> To do: Because the images are not wanted, restate every line below word for word without them.

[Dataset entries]
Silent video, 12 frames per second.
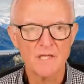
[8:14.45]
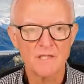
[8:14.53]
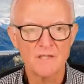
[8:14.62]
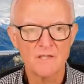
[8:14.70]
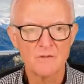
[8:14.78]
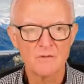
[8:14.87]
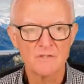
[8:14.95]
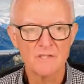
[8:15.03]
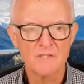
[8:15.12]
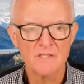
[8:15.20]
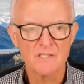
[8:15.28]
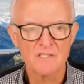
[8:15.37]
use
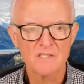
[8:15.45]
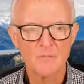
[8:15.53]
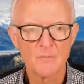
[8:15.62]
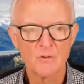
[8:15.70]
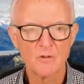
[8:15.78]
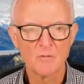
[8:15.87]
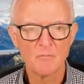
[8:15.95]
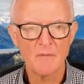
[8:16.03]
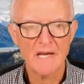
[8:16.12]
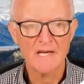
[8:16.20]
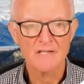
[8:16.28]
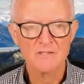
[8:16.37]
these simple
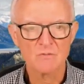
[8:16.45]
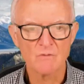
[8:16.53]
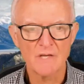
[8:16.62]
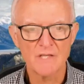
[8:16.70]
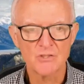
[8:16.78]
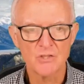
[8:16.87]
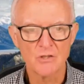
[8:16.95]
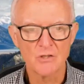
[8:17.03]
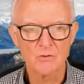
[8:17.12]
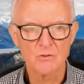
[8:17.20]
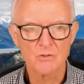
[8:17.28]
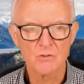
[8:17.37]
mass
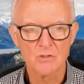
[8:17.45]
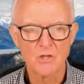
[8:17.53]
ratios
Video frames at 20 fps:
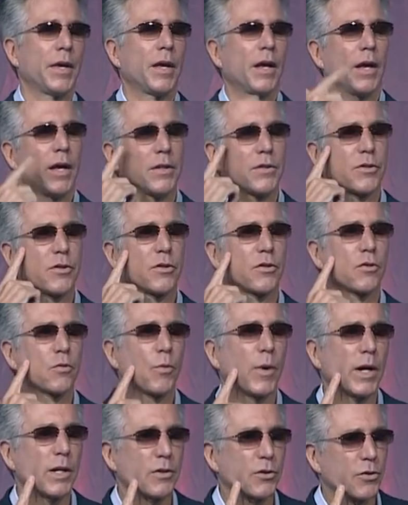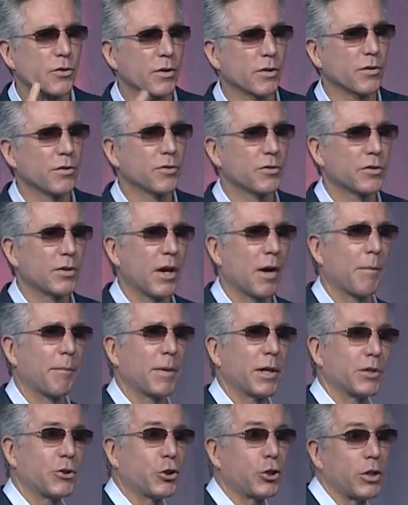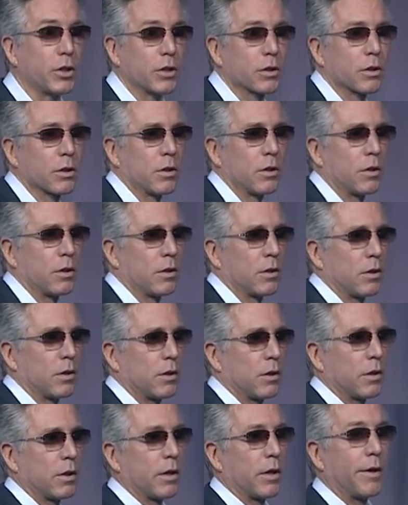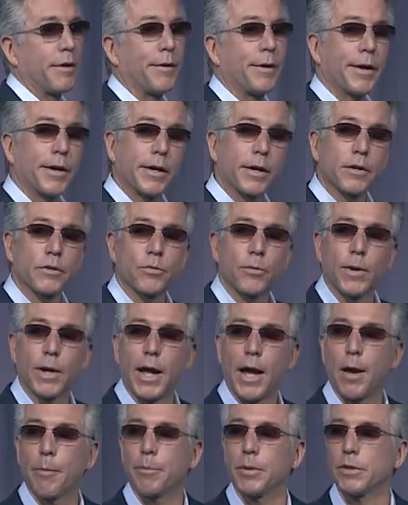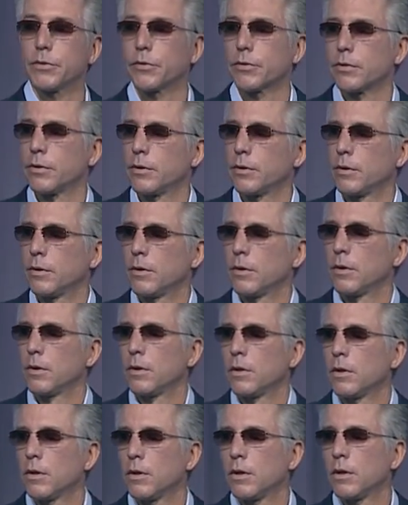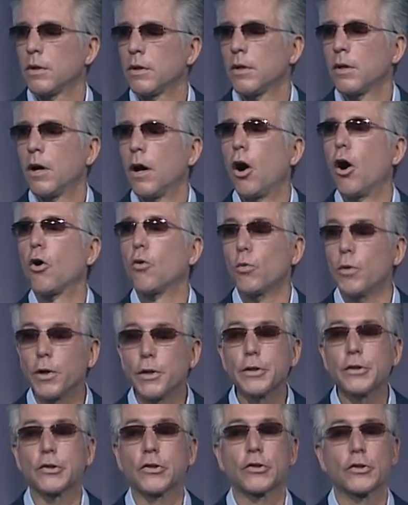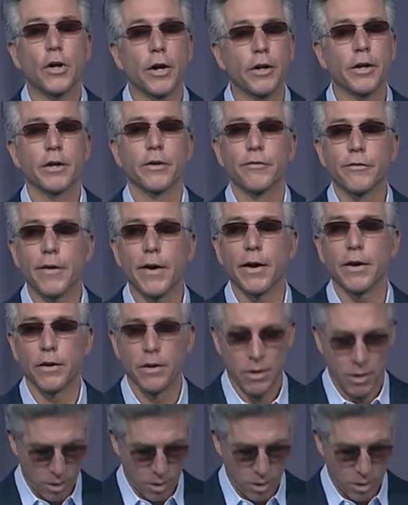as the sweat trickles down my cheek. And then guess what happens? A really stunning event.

> Task result:
Silent video, 12 frames per second.
[8:14.45]
[8:14.53]
[8:14.62]
[8:14.70]
[8:14.78]
[8:14.87]
[8:14.95]
[8:15.03]
[8:15.12]
[8:15.20]
[8:15.28]
[8:15.37]
use
[8:15.45]
[8:15.53]
[8:15.62]
[8:15.70]
[8:15.78]
[8:15.87]
[8:15.95]
[8:16.03]
[8:16.12]
[8:16.20]
[8:16.28]
[8:16.37]
these simple
[8:16.45]
[8:16.53]
[8:16.62]
[8:16.70]
[8:16.78]
[8:16.87]
[8:16.95]
[8:17.03]
[8:17.12]
[8:17.20]
[8:17.28]
[8:17.37]
mass
[8:17.45]
[8:17.53]
ratios
Video frames at 20 fps:
as the sweat trickles down my cheek. And then guess what happens? A really stunning event.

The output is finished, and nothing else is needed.